What’s happening? A decision about “keep”ing two things and a house, and a decision about letting two people take a walk.

“I want to keep” can be analyzed in many ways. A person, finding a wallet on the sidewalk, and instead of trying to find the owner, may decide to keep it, for whatever reason. In the middle of a divorce, or after the death of a parent, divvying up property, we may hear: ‘I want to keep the silverware, you take the china’ or ‘I want to keep the house, you take the farm’.

‘I want to keep… you take a walk’ is not a part of a process of give and take, of a negotiation, but signals the end of that process where one keeps, the other is obliged to take a walk.

A person may acquire ownership in exchange for payment. Or by way of a gift.
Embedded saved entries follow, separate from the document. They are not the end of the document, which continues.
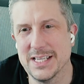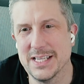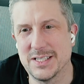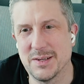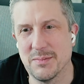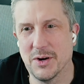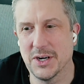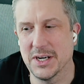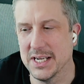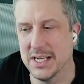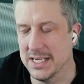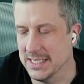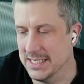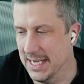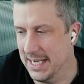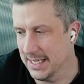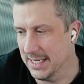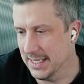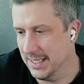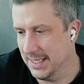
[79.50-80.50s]
that's a marketing
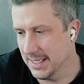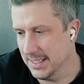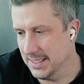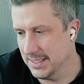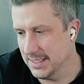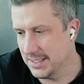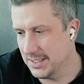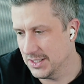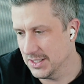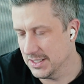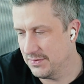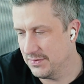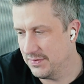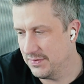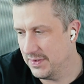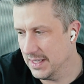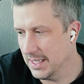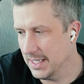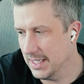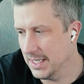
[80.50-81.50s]
tactic, is just
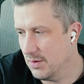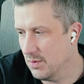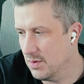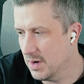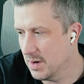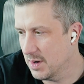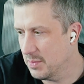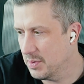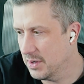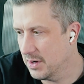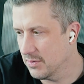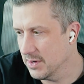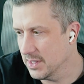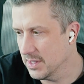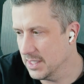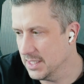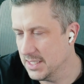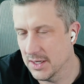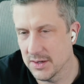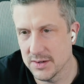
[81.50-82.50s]
feel like you want to put a
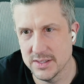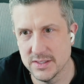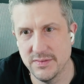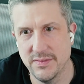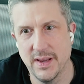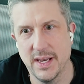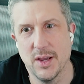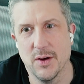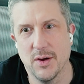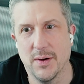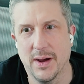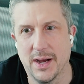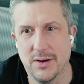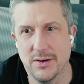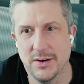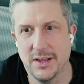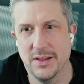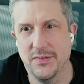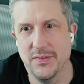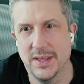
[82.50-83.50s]
really serious video
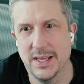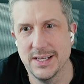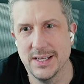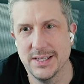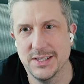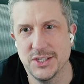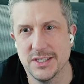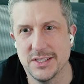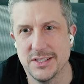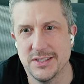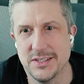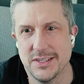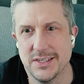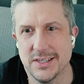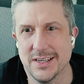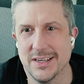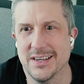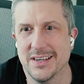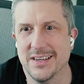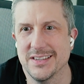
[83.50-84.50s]
out and then just
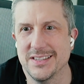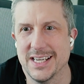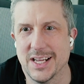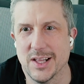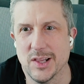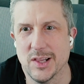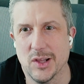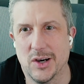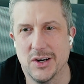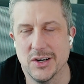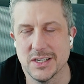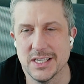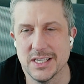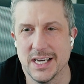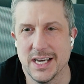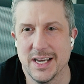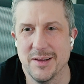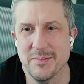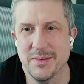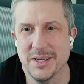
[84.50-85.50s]
take a long
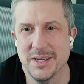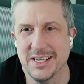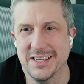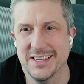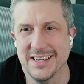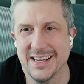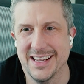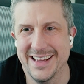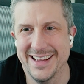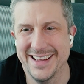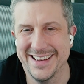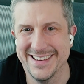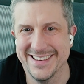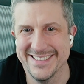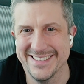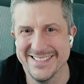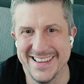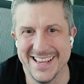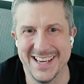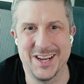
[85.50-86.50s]
time and
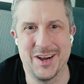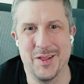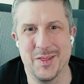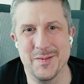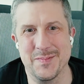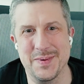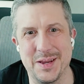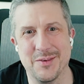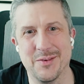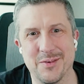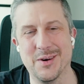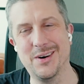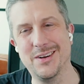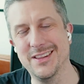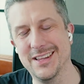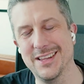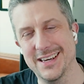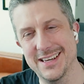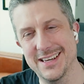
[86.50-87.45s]
take all the B-roll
And by operation of law – such as inheritances or grants. Or a person can acquire ownership by simple taking – larceny, theft, five-finger discounts. When you say “I want to keep” in relation to a business or a house, and what follows is not an offer of something of value in return, but a ‘walk out’, you are looking at a form of taking.

In relation to a business, or even in the case of a house, a person may own or control a majority of the ownership shares and thus control management of the business. For some, it is easy to lose sight of the distinction between sole owner and part-owner/agent. The moral hazard of agency conflict, where people forget whether they are acting solely for themselves or on behalf of others, is a vast area of law, essential course-work in business schools worldwide, and is easily Googled.

Regardless of how ownership was acquired, what happens to the responsibilities that are attached to ownership? The responsibilities remain. Houses need maintenance, businesses need running. What if the person, having acquired ownership, by whatever means, doesn’t take responsibility for it? This is that story.

What flowed out of this ‘keeping’ or taking at a concrete, physical level, is what every landlord frets about – tenants who run down the property. These first few photos speak to the level of cleanliness Ramakrishna and his siblings were raised with, and the level of hygiene that he, and his siblings, keep in their own homes.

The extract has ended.